## GIVEN ENTRIES
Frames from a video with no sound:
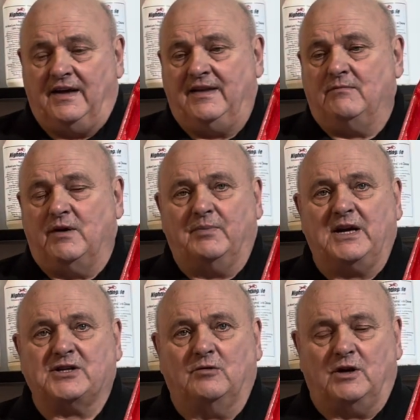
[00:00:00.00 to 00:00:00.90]
then we
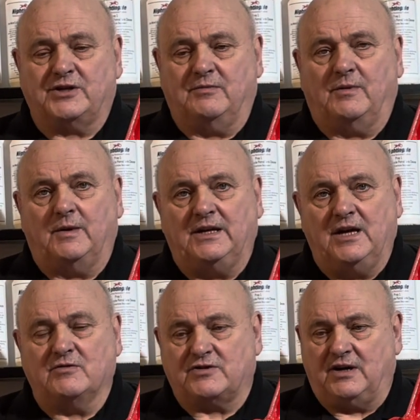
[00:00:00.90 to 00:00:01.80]
pressure wash them and we
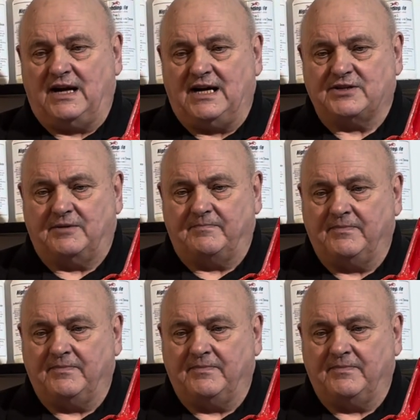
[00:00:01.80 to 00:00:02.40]
neutralise them.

## EXERCISE DIRECTIONS
An exact copy of the lines from the one with "[00:00:00.00 to 00:00:00.90]" through the end of the records: produce that and nothing more, leaving out the pictures.

## EXERCISE OUTPUT
[00:00:00.00 to 00:00:00.90]
then we
[00:00:00.90 to 00:00:01.80]
pressure wash them and we
[00:00:01.80 to 00:00:02.40]
neutralise them.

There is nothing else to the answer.